§ Action item:
Repeat every entry word for word, skipping the pictures.

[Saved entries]
....

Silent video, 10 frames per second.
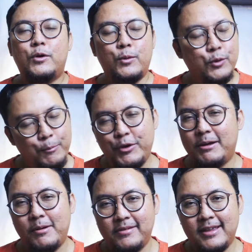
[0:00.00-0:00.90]
udah punya
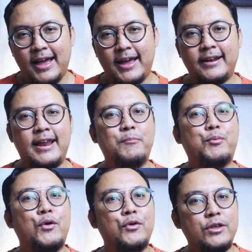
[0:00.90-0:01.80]
nama besar dan
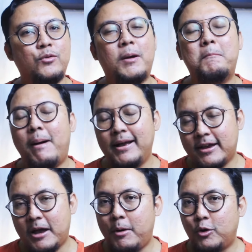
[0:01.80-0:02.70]
produknya juga banyak
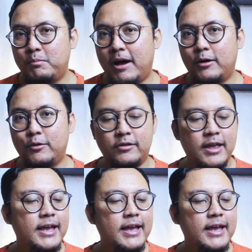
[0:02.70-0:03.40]
yang bagus-bagus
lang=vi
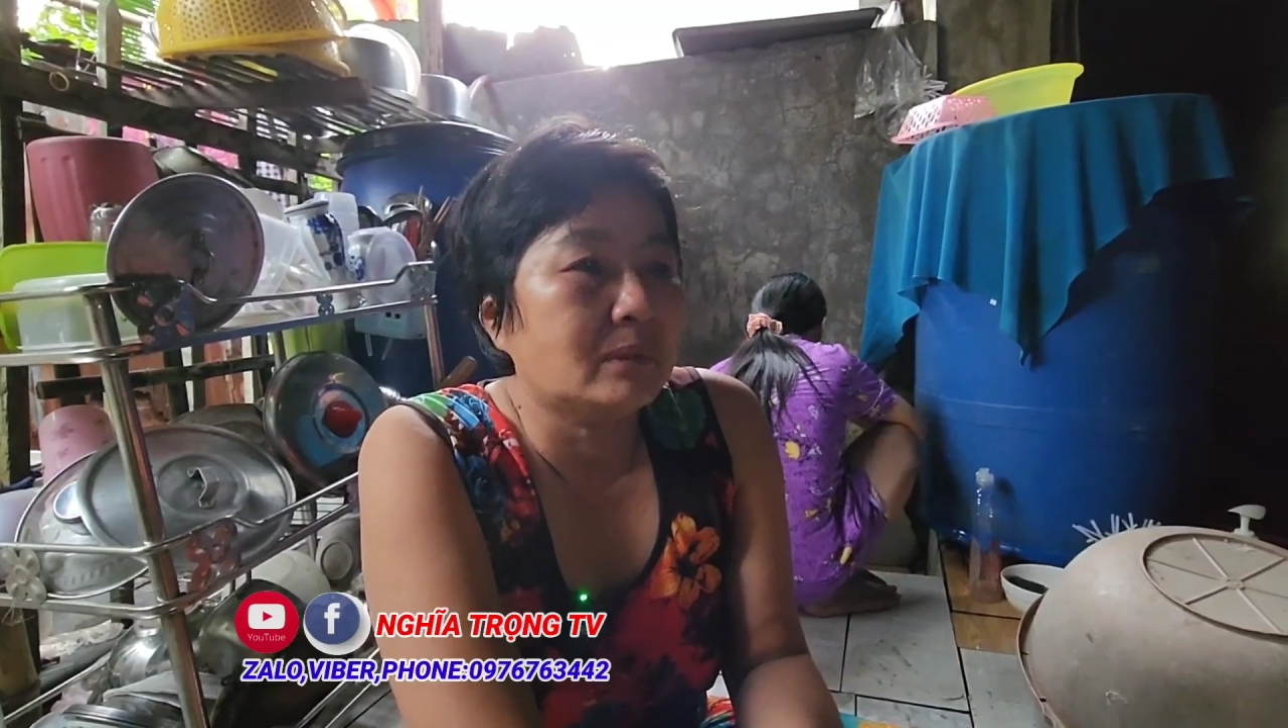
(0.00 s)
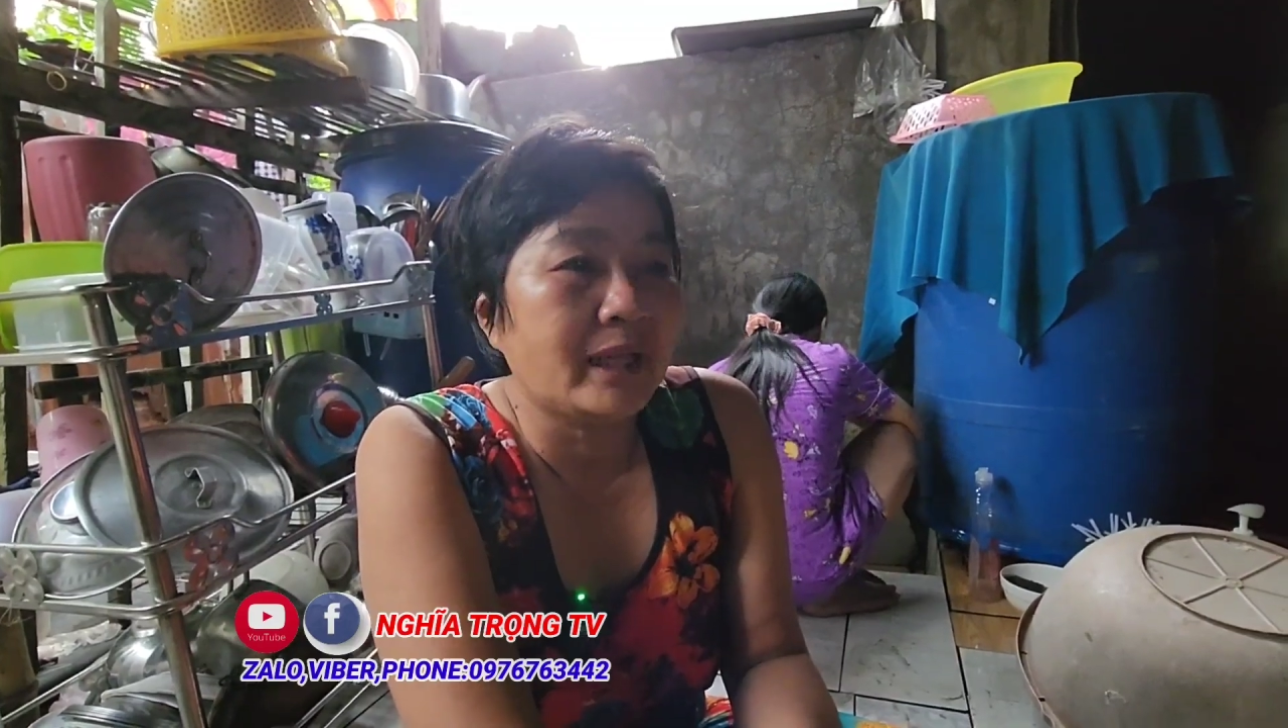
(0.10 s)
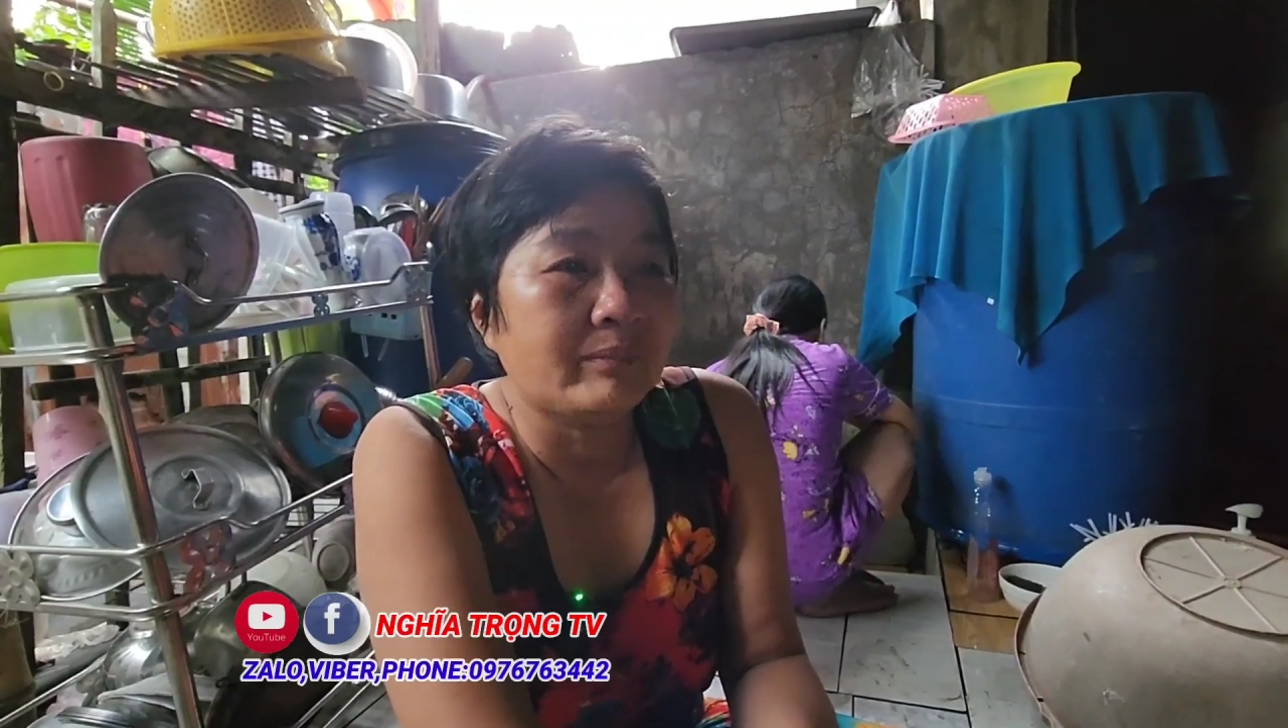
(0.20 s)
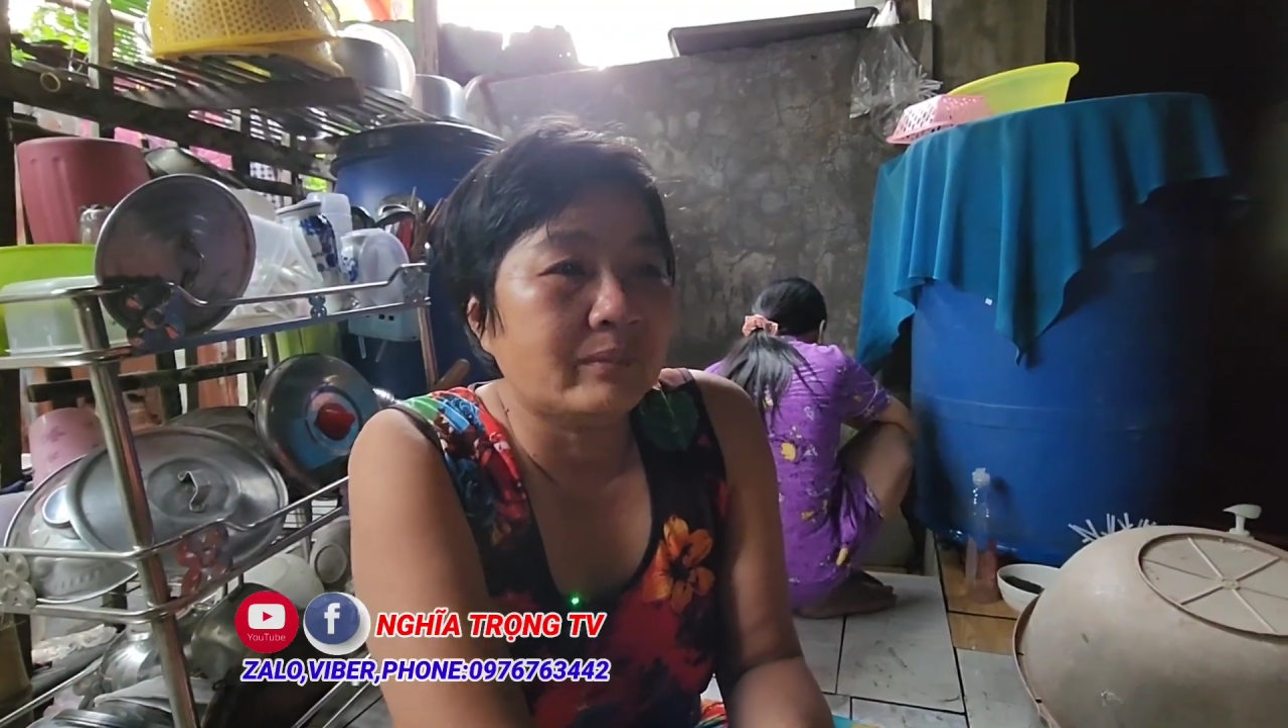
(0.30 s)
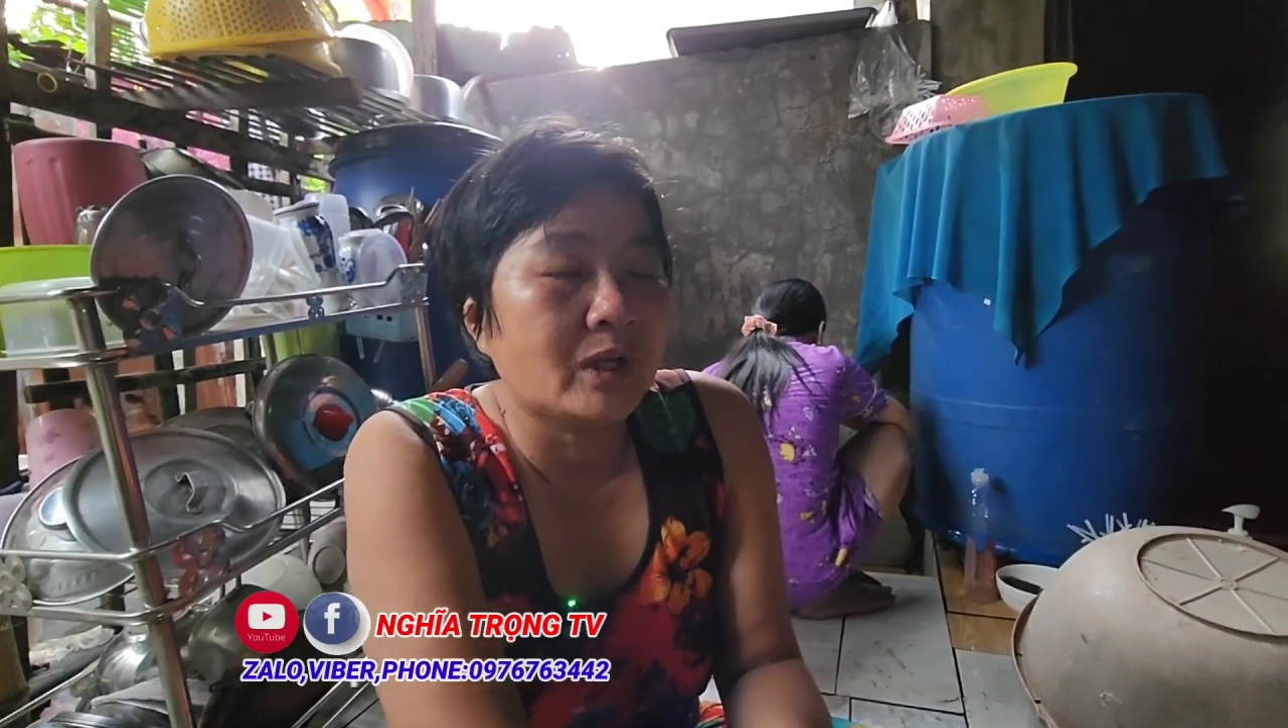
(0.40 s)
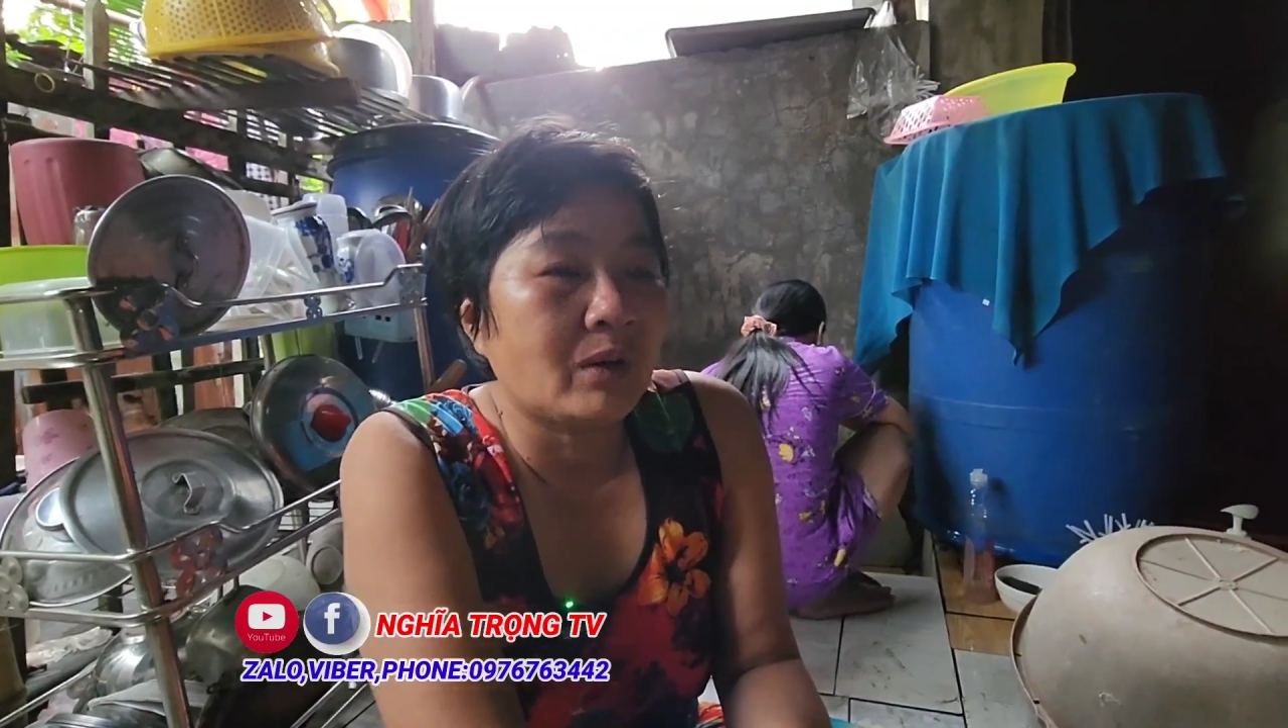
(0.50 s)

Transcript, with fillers: có dám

....

§ Answer:
Silent video, 10 frames per second.
[0:00.00-0:00.90]
udah punya
[0:00.90-0:01.80]
nama besar dan
[0:01.80-0:02.70]
produknya juga banyak
[0:02.70-0:03.40]
yang bagus-bagus
lang=vi
(0.00 s)
(0.10 s)
(0.20 s)
(0.30 s)
(0.40 s)
(0.50 s)

Transcript, with fillers: có dám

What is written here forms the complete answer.